Amy first made her mark in Los Angeles, where she epitomized the rise of the "indie" artist, self-releasing records and finding success licensing her songs to television and film.
Longing for inspiration and a change of scenery, Amy moved to the small West Texas town of Marfa in 2004. It was there on the front porch of an old house that she recorded a collection of lo-fi folk songs that would become "The Bunkhouse Recordings," complete with crickets and coyotes.
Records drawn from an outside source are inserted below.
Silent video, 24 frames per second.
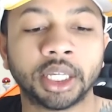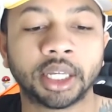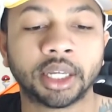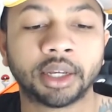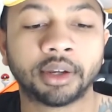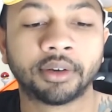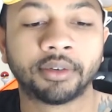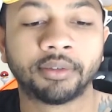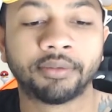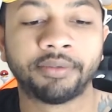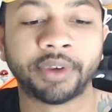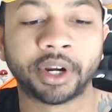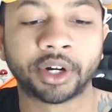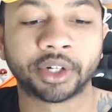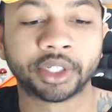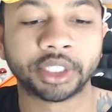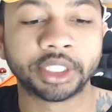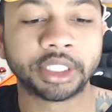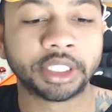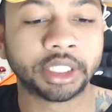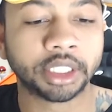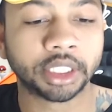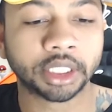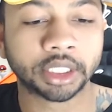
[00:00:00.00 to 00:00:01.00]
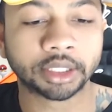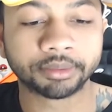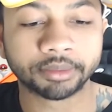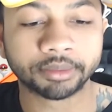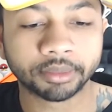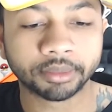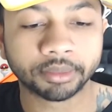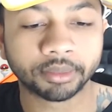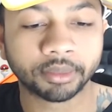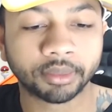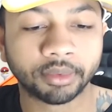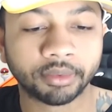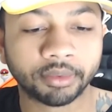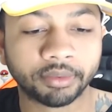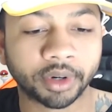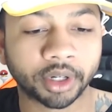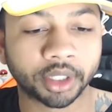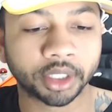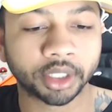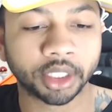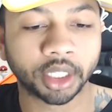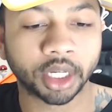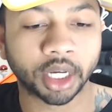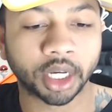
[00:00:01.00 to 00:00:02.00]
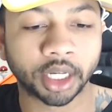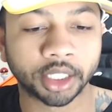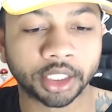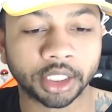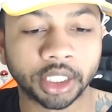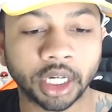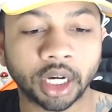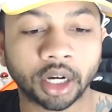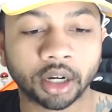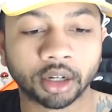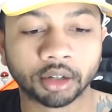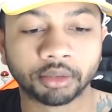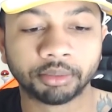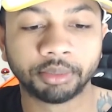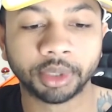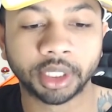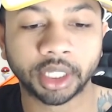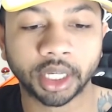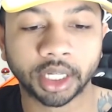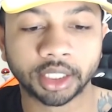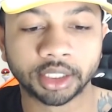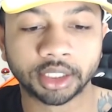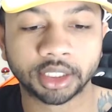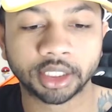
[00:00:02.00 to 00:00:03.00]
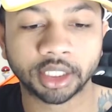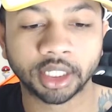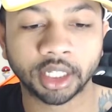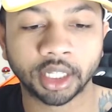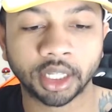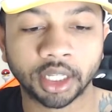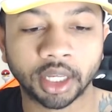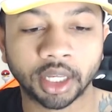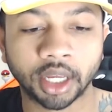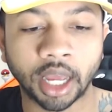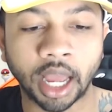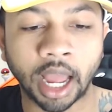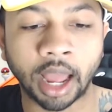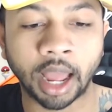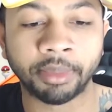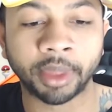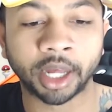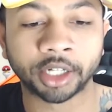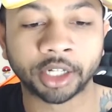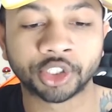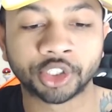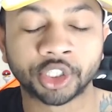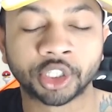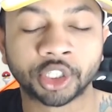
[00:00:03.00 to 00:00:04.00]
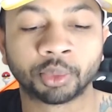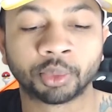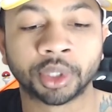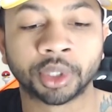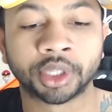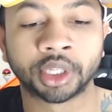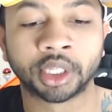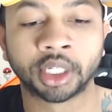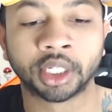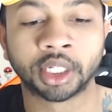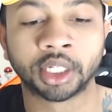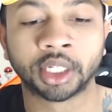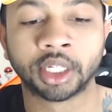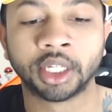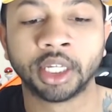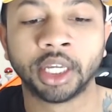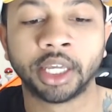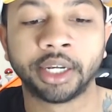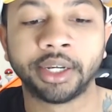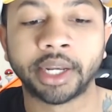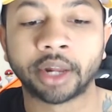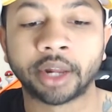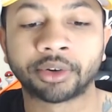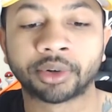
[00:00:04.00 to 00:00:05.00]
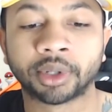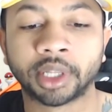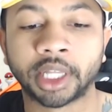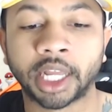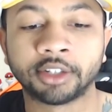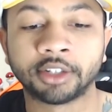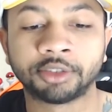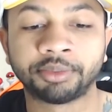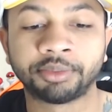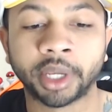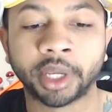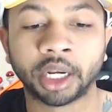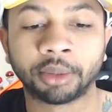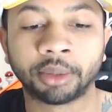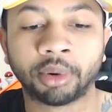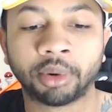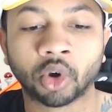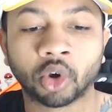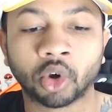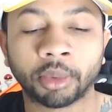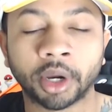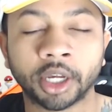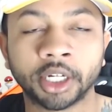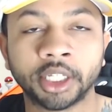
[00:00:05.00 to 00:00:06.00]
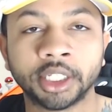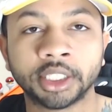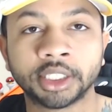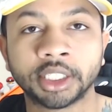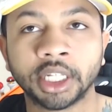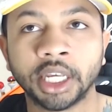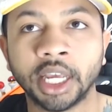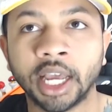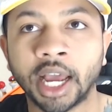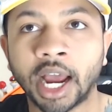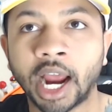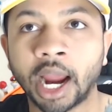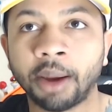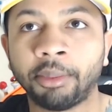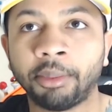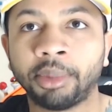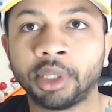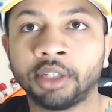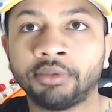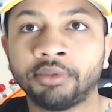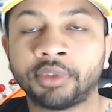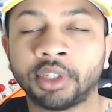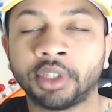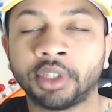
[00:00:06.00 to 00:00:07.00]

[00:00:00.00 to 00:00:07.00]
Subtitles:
very young, because I'm not sure what the natural lifespan in Pokemon is. I believe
Soon after, she moved to Austin where she recorded "The Sky Observer's Guide" (a collaboration with Los Angeles artist Amy Adler) and caught the attention of Alejandro Escovedo, who tapped her for opening duties during his "Real Animal" tour. They followed their traveling act with "Let the Light In," an Escovedo produced record that garnered critical acclaim and featured the song "Hotel Lights," which became featured on many favorites lists in 2010. Patty Griffin sings background vocals on the track. Opening shows for Heartless Bastards, AA Bondy, Escovedo, Chris Isaak, and others followed.
In August, Cook will release her finest album to date-- Summer Skin-- a collection of songs by an artist whose time has come. Showing off newly inspired vocal prowess, her most cohesive project to date features production by Craig Street and a virtuoso band including Chris Bruce, Meshell Ndegeocello, Jonathan Wilson, and David Garza. Special guests include Robert Plant, Ben Kweller, and Patty Griffin.
Summer Skin will be released August 21, 2012 on Roothouse Records /Thirty Tigers.